■ **BRIEF**:
Each entry is to be repeated word for word, and the images are to be dropped.

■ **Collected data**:
○ ○ ○ ○ ○

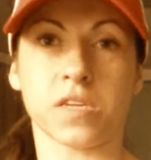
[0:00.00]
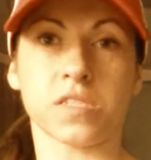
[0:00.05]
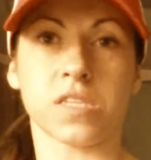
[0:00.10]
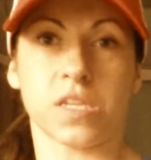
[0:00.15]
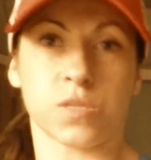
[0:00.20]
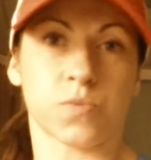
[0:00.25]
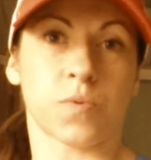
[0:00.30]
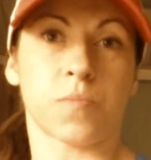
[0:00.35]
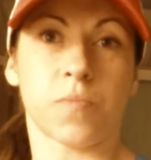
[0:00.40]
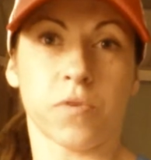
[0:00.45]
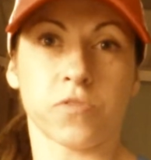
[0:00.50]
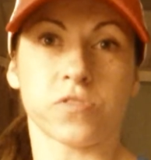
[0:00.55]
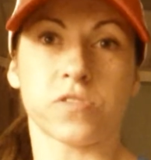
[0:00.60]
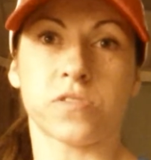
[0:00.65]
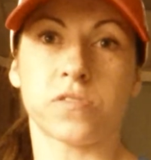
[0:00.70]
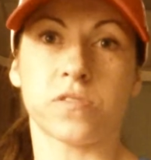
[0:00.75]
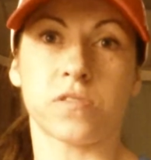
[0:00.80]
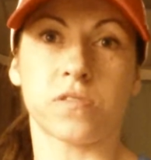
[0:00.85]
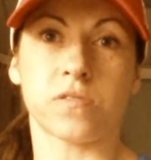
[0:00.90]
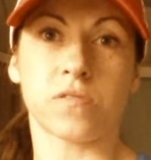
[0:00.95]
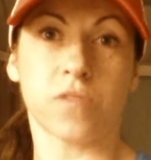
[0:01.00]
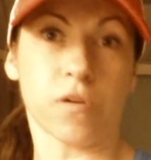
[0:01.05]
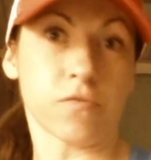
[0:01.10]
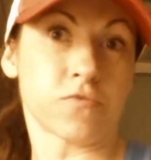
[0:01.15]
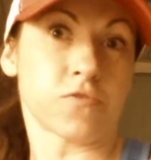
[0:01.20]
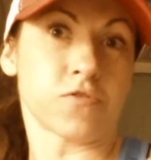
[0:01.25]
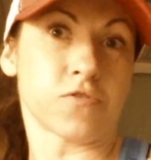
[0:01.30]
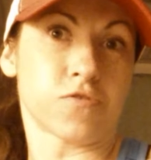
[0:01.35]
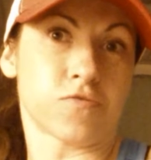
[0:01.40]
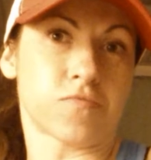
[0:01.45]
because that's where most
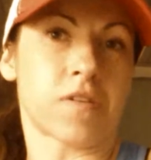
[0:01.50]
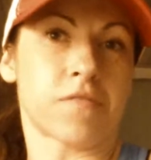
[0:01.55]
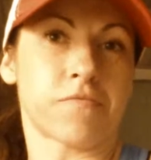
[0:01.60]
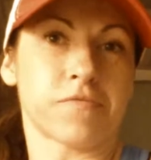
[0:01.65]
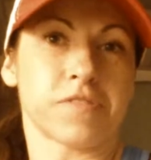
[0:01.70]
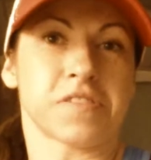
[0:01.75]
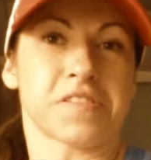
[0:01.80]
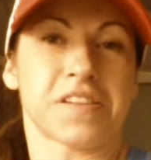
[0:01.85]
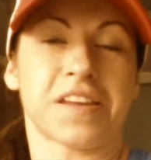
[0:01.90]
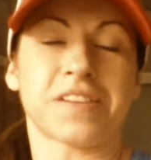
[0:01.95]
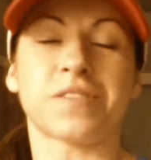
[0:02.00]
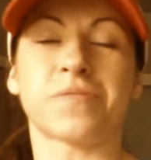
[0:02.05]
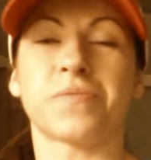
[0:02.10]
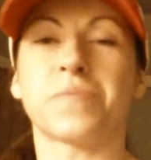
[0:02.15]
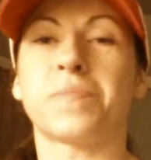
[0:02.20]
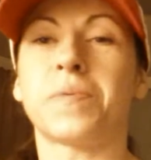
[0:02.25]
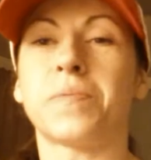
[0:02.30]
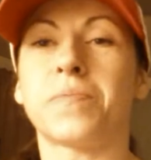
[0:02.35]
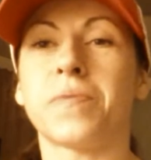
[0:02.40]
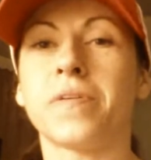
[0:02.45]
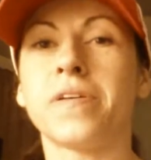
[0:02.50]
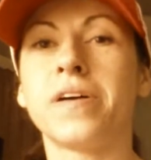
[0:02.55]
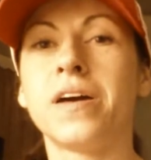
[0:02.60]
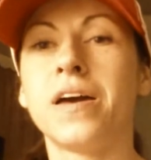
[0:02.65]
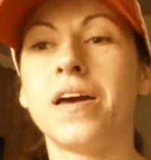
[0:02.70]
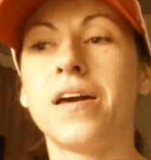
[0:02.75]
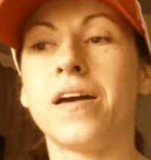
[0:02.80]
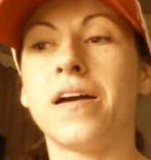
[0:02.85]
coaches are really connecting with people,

○ ○ ○ ○ ○

■ **SOLUTION FOR THIS PROBLEM**:
[0:00.00]
[0:00.05]
[0:00.10]
[0:00.15]
[0:00.20]
[0:00.25]
[0:00.30]
[0:00.35]
[0:00.40]
[0:00.45]
[0:00.50]
[0:00.55]
[0:00.60]
[0:00.65]
[0:00.70]
[0:00.75]
[0:00.80]
[0:00.85]
[0:00.90]
[0:00.95]
[0:01.00]
[0:01.05]
[0:01.10]
[0:01.15]
[0:01.20]
[0:01.25]
[0:01.30]
[0:01.35]
[0:01.40]
[0:01.45]
because that's where most
[0:01.50]
[0:01.55]
[0:01.60]
[0:01.65]
[0:01.70]
[0:01.75]
[0:01.80]
[0:01.85]
[0:01.90]
[0:01.95]
[0:02.00]
[0:02.05]
[0:02.10]
[0:02.15]
[0:02.20]
[0:02.25]
[0:02.30]
[0:02.35]
[0:02.40]
[0:02.45]
[0:02.50]
[0:02.55]
[0:02.60]
[0:02.65]
[0:02.70]
[0:02.75]
[0:02.80]
[0:02.85]
coaches are really connecting with people,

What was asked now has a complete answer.